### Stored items
• • •
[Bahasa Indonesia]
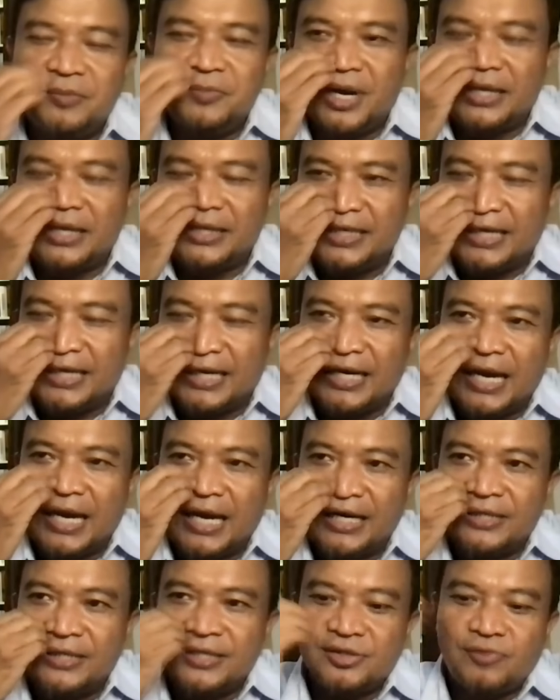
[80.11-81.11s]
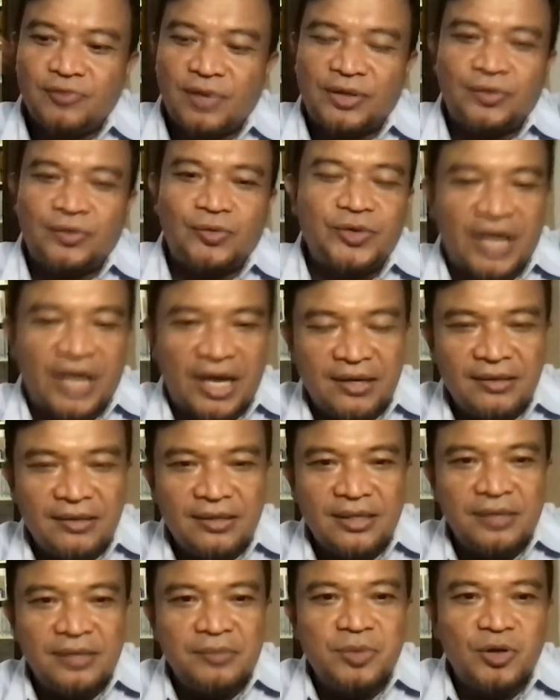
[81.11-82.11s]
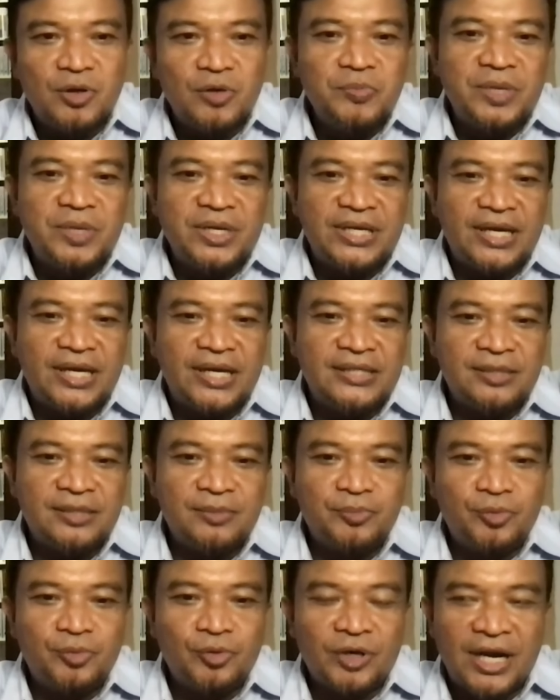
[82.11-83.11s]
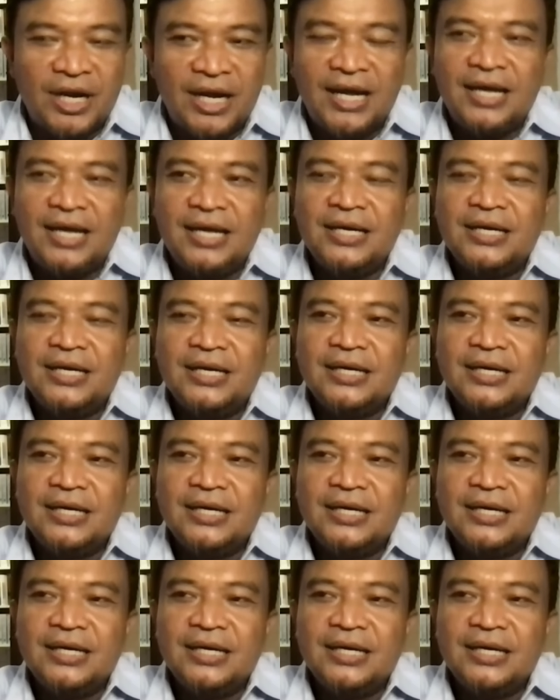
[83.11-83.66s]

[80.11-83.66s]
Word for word: berarti karena ada sesuatu yang uh, belum menjadi sempurna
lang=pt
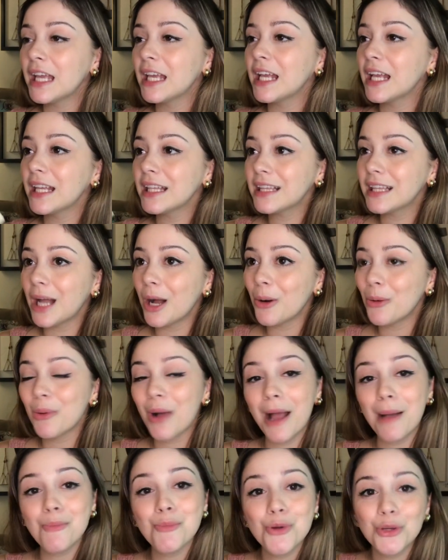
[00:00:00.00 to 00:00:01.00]
Então,
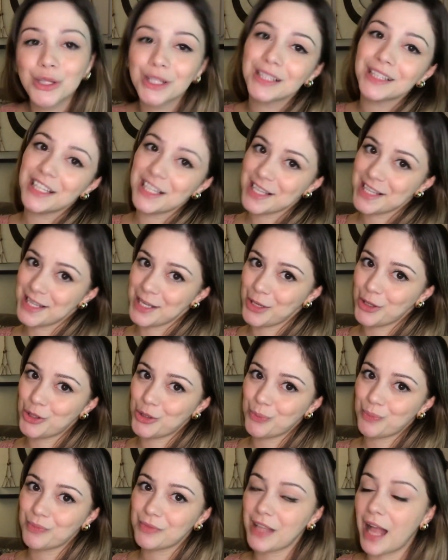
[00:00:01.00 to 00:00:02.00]
é muito
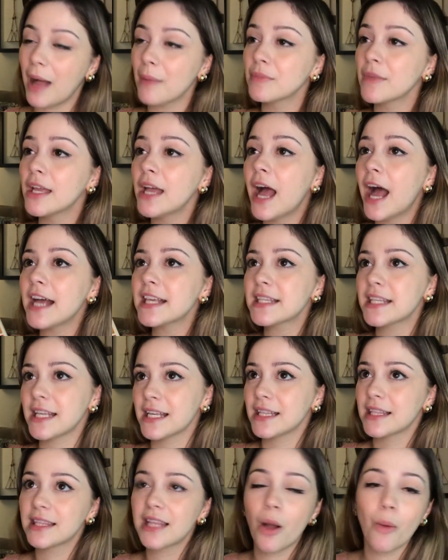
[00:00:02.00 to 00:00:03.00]
interessante, tá?
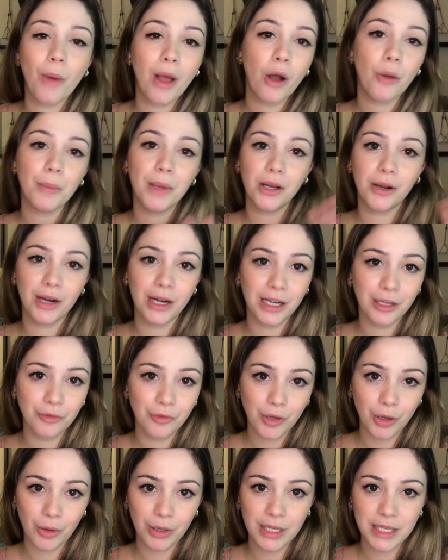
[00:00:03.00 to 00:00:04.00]
Assim, não é o melhor
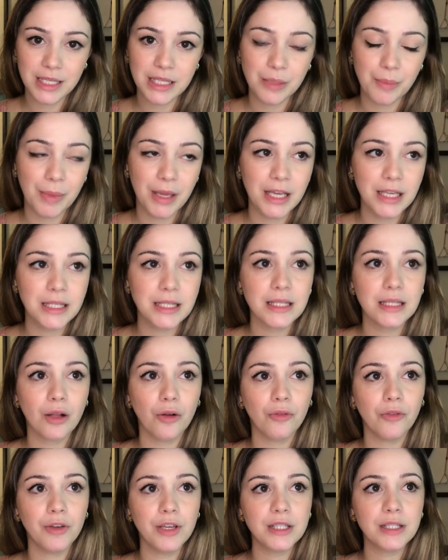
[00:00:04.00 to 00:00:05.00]
livro que eu li esse mês,
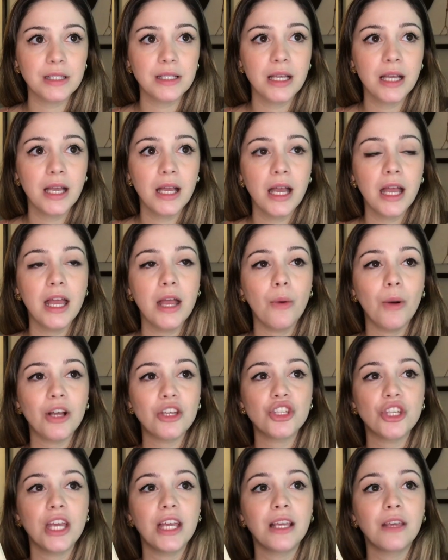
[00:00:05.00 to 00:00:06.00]
talvez. Eu
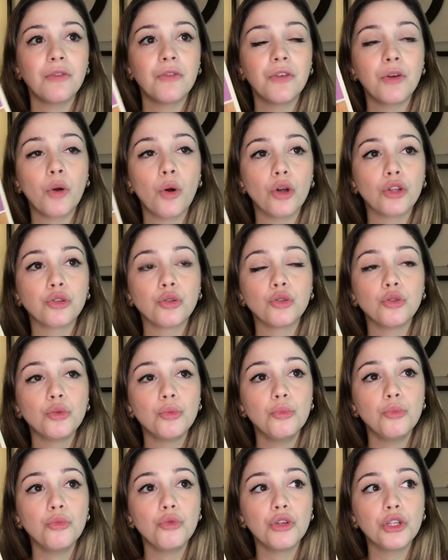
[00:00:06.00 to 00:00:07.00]
achei que ficou tudo
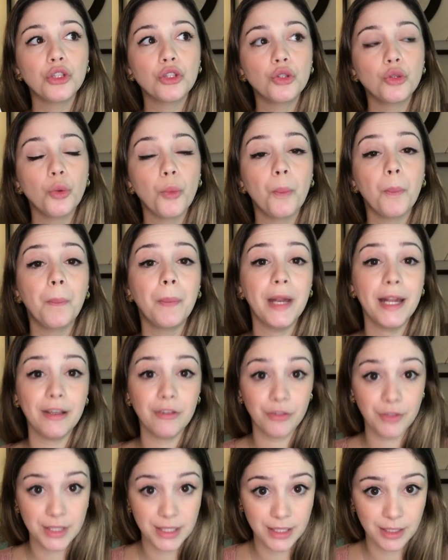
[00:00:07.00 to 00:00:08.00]
muito
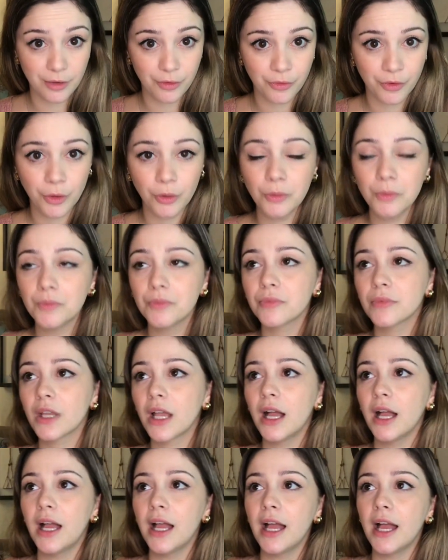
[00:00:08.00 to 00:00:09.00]
previsível.
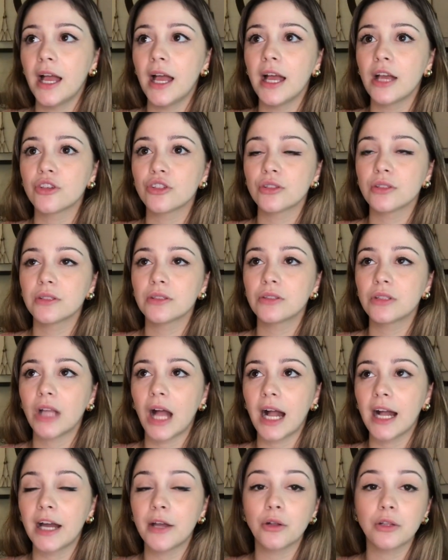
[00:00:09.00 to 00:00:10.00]
É,
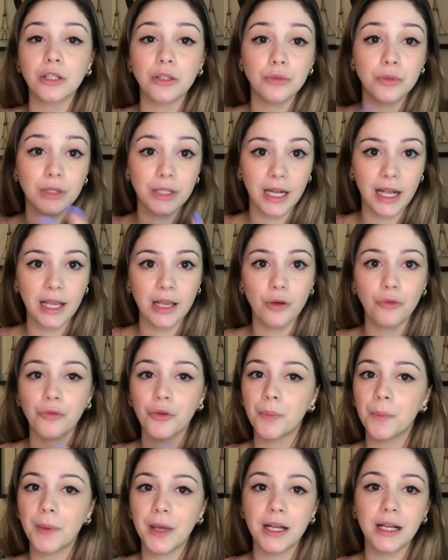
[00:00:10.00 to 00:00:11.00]
na Garota do Trem eu
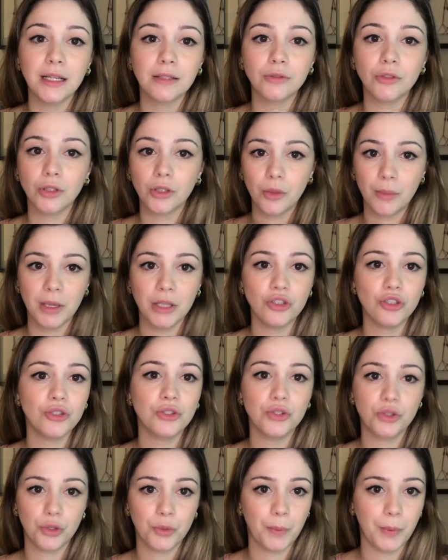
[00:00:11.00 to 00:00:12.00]
fui pega totalmente de
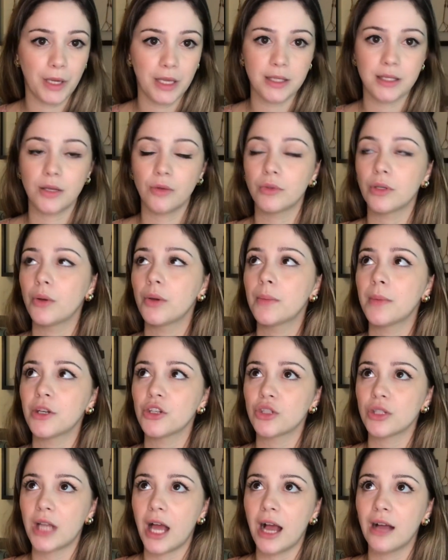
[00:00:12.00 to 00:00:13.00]
surpresa. Eu não
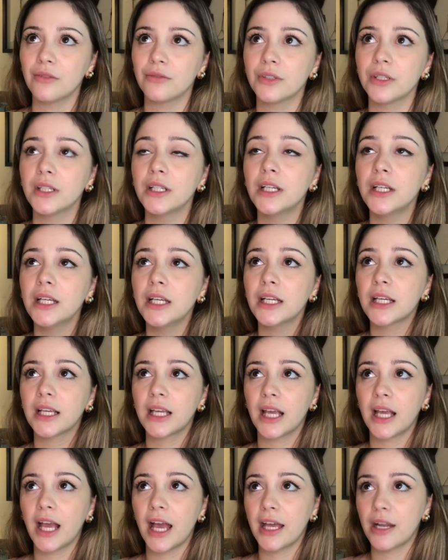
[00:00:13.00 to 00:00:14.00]
imaginava
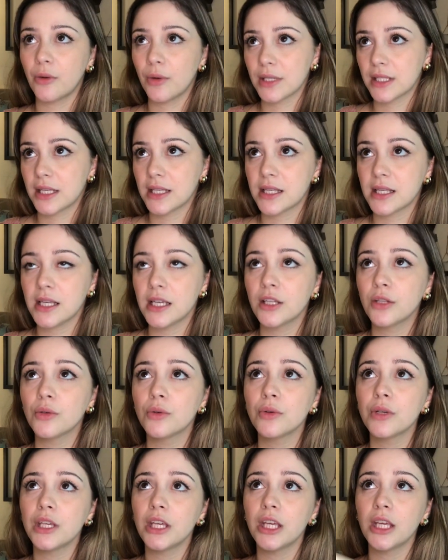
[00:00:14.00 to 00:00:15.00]
quem era o
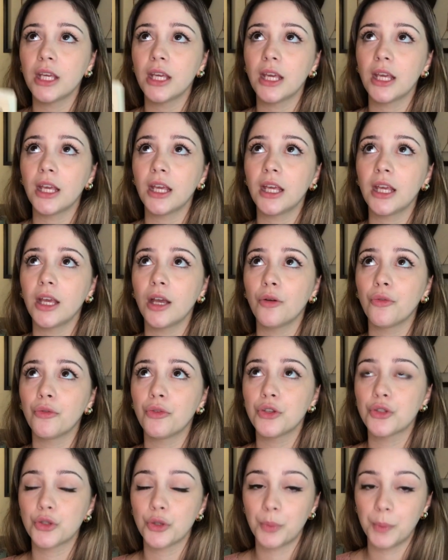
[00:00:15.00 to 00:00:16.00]
assassino e eu
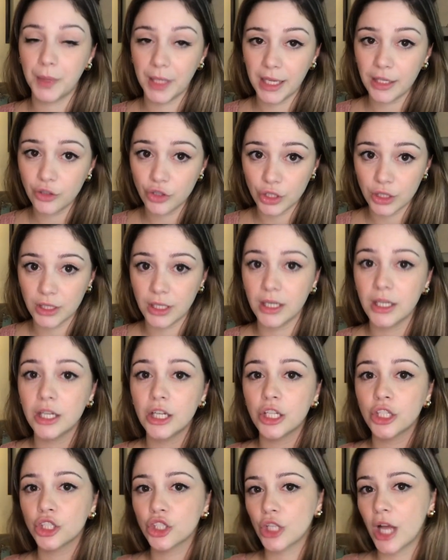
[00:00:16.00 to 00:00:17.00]
fui surpreendida.
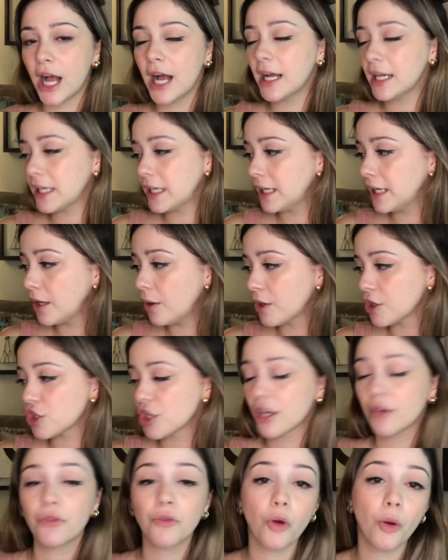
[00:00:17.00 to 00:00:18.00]
Já que eu
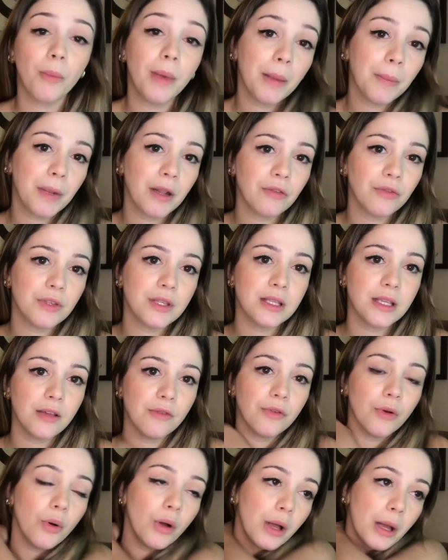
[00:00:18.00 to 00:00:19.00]
achei que ficou bem
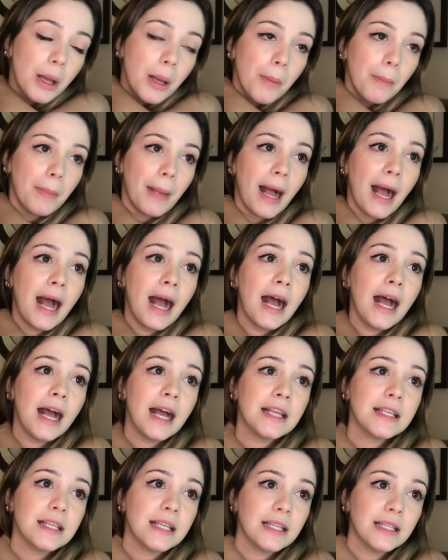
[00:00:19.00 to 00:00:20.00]
previsível,
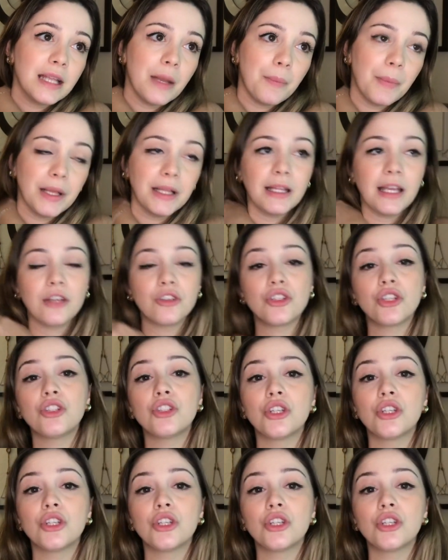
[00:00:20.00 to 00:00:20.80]
mas independente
• • •
### How to complete this task
Your copy should consist only of the lines from the one containing "[00:00:11.00 to 00:00:12.00]" through the last line of the entries above, reproduced exactly, without pictures.

### Response below
[00:00:11.00 to 00:00:12.00]
fui pega totalmente de
[00:00:12.00 to 00:00:13.00]
surpresa. Eu não
[00:00:13.00 to 00:00:14.00]
imaginava
[00:00:14.00 to 00:00:15.00]
quem era o
[00:00:15.00 to 00:00:16.00]
assassino e eu
[00:00:16.00 to 00:00:17.00]
fui surpreendida.
[00:00:17.00 to 00:00:18.00]
Já que eu
[00:00:18.00 to 00:00:19.00]
achei que ficou bem
[00:00:19.00 to 00:00:20.00]
previsível,
[00:00:20.00 to 00:00:20.80]
mas independente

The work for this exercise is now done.